Drs. Zoelkarnain Mistortoify, M.Hum *)
Membicarakan tentang musik Madura tidak akan pernah lepas dari hubungan aspek seni pertunjukan yang lain, seperti: sastra-puisi, tari, teater, dan seni beladiri. Demikian pula, tidak semua musik dengan mudah dikategorikan sebagai pertunjukan, sebab ada beberapa jenis kesenian (di dalamnya ada musik) yang bukan dalam kategori pertunjukan. Dalam pembahasan kali ini, penulis memfokuskan pada budaya musik Madura sub etnis timur (wilayah kebudayaan Sumenep). Sub etnis ini dinilai wilayah paling “kaya” kesenian dan dinamis perkembangannya di Pulau Madura. Hampir boleh dikata musik merupakan penopang wajib dari berbagai genre kesenian yang ada di Madura, khususnya Madura timur (Sumenep).

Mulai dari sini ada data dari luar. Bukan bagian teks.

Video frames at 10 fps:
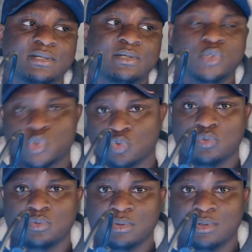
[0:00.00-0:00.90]
So,
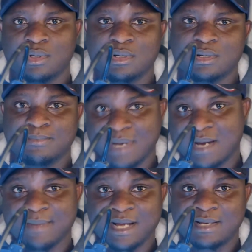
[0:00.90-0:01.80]

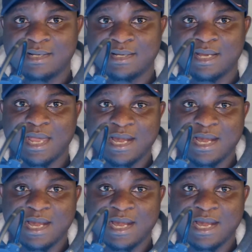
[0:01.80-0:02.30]
Bema and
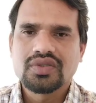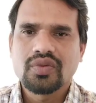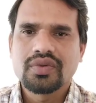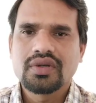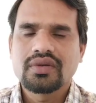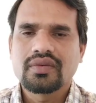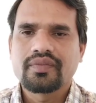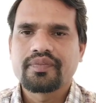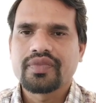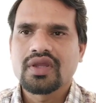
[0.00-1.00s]
of a
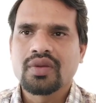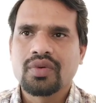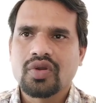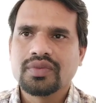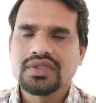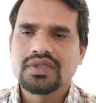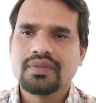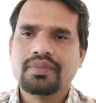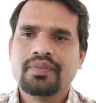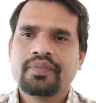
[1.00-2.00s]
number of the sub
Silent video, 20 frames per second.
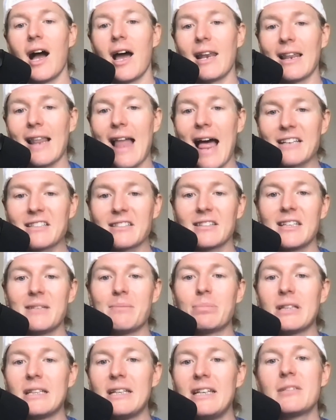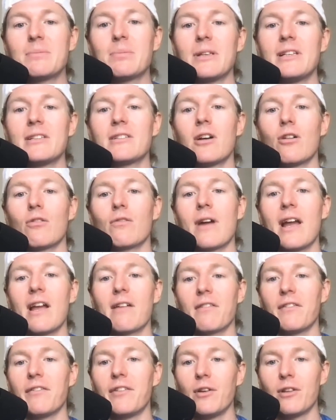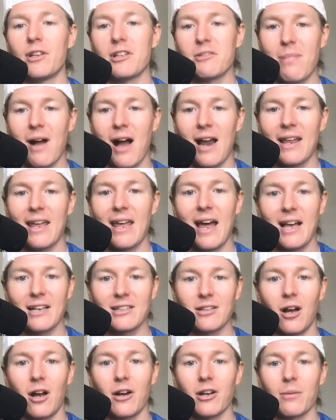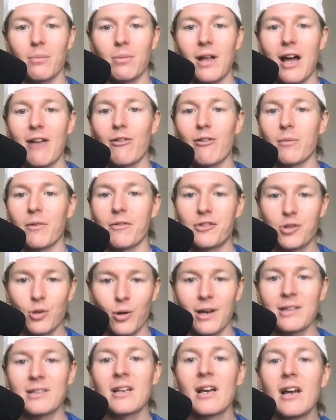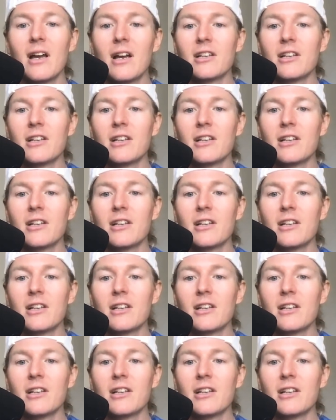Lastly, please go rate and review this podcast on your platform of choice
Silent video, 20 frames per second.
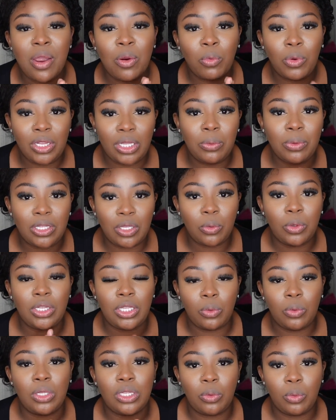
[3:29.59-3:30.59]
Really, really,
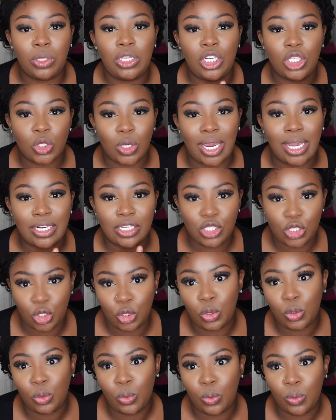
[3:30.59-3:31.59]
really, really, really trying
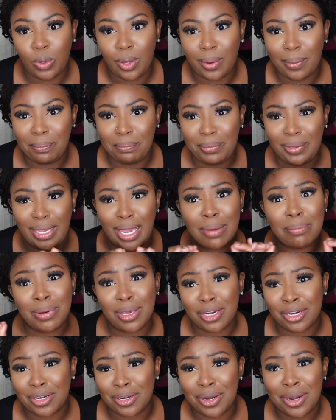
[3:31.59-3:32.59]
to be a
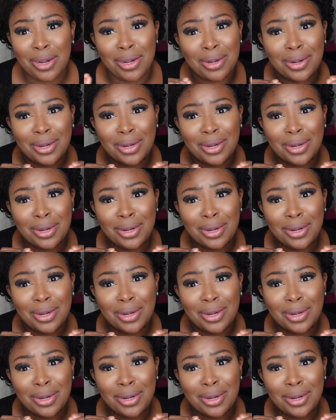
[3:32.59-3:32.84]
better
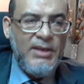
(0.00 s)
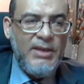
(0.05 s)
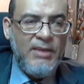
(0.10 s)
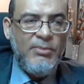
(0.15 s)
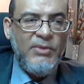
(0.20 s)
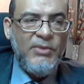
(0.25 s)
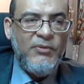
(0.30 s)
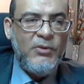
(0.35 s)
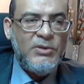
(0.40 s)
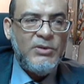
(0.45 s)

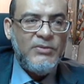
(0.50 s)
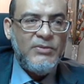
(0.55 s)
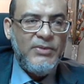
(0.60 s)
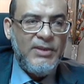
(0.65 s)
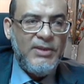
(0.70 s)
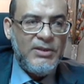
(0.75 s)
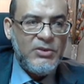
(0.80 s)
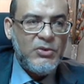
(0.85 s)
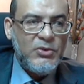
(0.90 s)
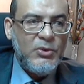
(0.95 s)
before
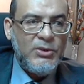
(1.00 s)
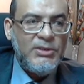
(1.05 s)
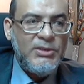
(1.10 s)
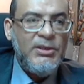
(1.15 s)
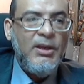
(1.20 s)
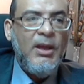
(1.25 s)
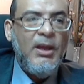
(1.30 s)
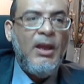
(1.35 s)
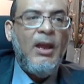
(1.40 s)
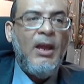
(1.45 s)
that, sorry,
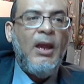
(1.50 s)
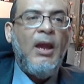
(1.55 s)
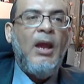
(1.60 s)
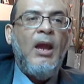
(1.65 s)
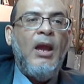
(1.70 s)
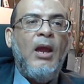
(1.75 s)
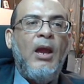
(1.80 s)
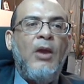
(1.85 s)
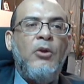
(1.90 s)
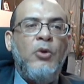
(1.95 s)

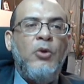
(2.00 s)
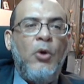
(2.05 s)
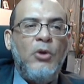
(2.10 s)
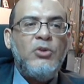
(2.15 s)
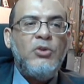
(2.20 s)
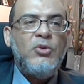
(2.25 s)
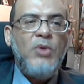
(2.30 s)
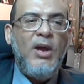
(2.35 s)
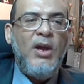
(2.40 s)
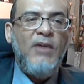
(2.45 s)
you
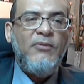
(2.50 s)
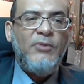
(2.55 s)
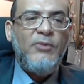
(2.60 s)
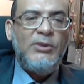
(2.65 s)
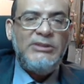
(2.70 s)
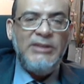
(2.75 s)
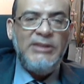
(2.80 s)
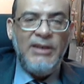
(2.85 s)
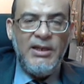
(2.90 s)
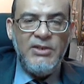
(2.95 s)
also have to
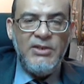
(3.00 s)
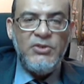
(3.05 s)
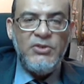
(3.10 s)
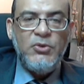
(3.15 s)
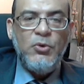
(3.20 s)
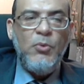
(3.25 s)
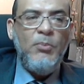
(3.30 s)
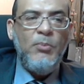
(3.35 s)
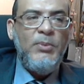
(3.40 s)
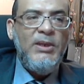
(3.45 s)
realize to
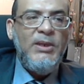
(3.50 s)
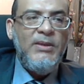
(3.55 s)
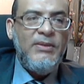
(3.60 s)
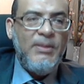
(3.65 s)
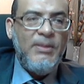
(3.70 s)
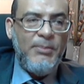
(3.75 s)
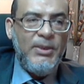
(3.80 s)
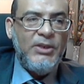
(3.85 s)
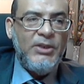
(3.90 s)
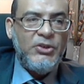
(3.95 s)
complete the
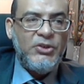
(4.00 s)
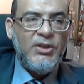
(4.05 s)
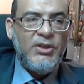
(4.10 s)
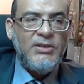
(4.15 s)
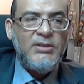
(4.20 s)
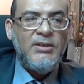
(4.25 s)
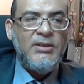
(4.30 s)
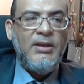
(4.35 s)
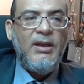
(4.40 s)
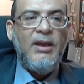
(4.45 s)
picture
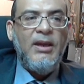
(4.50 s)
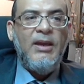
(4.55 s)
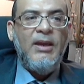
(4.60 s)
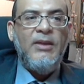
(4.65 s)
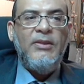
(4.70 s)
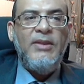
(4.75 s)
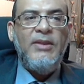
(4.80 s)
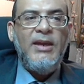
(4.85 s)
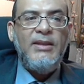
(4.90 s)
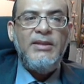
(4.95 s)

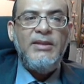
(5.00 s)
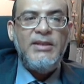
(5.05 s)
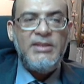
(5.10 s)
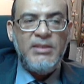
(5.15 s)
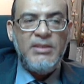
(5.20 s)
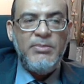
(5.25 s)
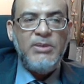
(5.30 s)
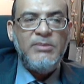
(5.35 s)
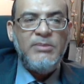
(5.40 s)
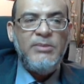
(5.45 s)
that
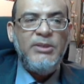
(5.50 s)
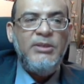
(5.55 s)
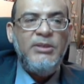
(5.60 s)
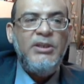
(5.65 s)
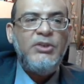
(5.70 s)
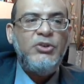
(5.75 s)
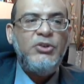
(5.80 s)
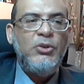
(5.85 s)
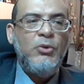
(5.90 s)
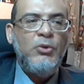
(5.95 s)

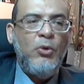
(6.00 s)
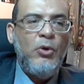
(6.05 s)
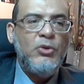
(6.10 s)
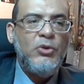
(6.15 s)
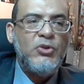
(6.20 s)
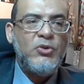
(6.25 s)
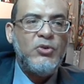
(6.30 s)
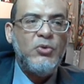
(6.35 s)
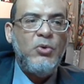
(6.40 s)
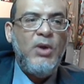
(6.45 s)
experimentation
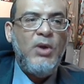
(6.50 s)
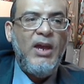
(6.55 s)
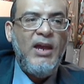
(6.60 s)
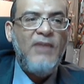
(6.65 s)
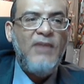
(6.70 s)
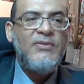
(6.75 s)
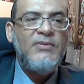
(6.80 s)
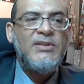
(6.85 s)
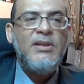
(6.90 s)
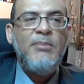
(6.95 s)
also have
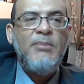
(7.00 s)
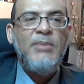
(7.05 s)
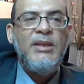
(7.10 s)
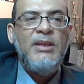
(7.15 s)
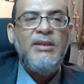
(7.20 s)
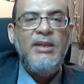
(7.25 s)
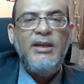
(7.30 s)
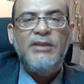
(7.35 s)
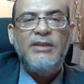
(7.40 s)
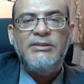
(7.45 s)
some
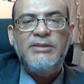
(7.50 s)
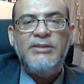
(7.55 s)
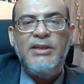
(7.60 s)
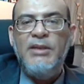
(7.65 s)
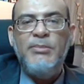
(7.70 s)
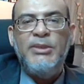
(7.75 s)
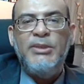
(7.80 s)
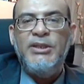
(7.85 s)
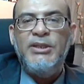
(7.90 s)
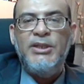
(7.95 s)
inherent
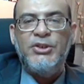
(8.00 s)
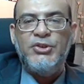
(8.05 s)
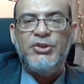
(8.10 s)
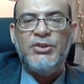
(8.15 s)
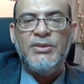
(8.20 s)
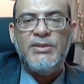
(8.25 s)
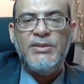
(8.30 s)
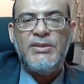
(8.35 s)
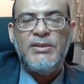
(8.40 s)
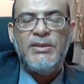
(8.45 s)

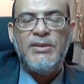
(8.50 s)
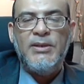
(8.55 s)
limitations.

Kemeriahan Soundscape Musikal
Penyelenggaraan pesta, pertemuan sosial, perayaan atau kegiatan sosial biasanya diketahui atau diberitahukan kepada sebagian atau seluruh komunitas dalam bentuk bunyi biasa (misal: pengumuman) maupun bunyi yang tersusun, yaitu musik. Ketika terjadi gerhana, setiap rumah tangga bertingkah segaduh mungkin untuk membangunkan semua makhluk hidup baik manusia maupun binatang. Bunyi-bunyi semacam ini menjadi petunjuk atas keberadaan dan lokasi suatu acara yang berlangsung.
Kini, tiada perayaan penting yang dianggap penting diselenggarakan tanpa pengeras suara. Pengeras suara memperbesar bunyi sehingga terdengar jelas, dan dapat dianggap melipatgandakan gengsi. Acara pernikahan atau khitanan yang semula hanyalah dinikmati oleh tetangga dan undangan, sekarang telah menjadi peristiwa umum. Pengeras suara juga membesarkan peranan pertemuan biasa. Orang yang tidak diundang secara formal tetap ikut menikmati di luar pagar atau halaman. Pengeras suara meskipun statusnya pelengkap, tetapi harus ada. Maka, sejak alat tersebut populer penggunaannya di masyarakat, pengeras suara begitu menyesaki ruang bunyi Madura. Berbaurlah berbagai jenis musik, nyanyian, serta suara orang berceramah, membentuk kaleidoskop bunyi ala Madura yang tumpang tindih sehingga menjadi campuran bunyi yang aneh. Di masa musim kemarau – tepatnya musim panen dan “musim hajad”—merupakan titik jenuh bagi soundscape (suara lingkungan) di Madura timur yang biasanya berbarengan dengan musim panen tembakau.[1]
Hal yang cukup menggelikan ketika penggunaan kaset rekaman memasyarakat lewat pengeras suara, maka kaset-kaset yang diputar itu dijadikan sebagai tanda dalam menciptakan “acara pengantar” suatu acara tertentu yang sering kali tidak berkaitan dengan acara pokoknya. Misalnya, lagu keagamaan dijadikan pengantar acara mamaca (macapatan ala Madura); atau lagu yang dinyanyikan pesinden dijadikan selingan dalam acara pertunjukan seni bela diri. Oleh karena itu “acara pengantar” jangan dijadikan tolok ukur di dalam melihat hubungannya dengan “acara pokoknya”.
Bagi orang Madura, musik cenderung diperkenalkan dalam keadaan yang nyaring dan megah melalui presentasi pengeras suara. Namun kenyataan ini sering menjebak musik itu sendiri ke dalam penyampaian yang tidak sempurna kualitasnya, sebab terganggu oleh peralatan sound sistim yang seringkali kurang bermutu.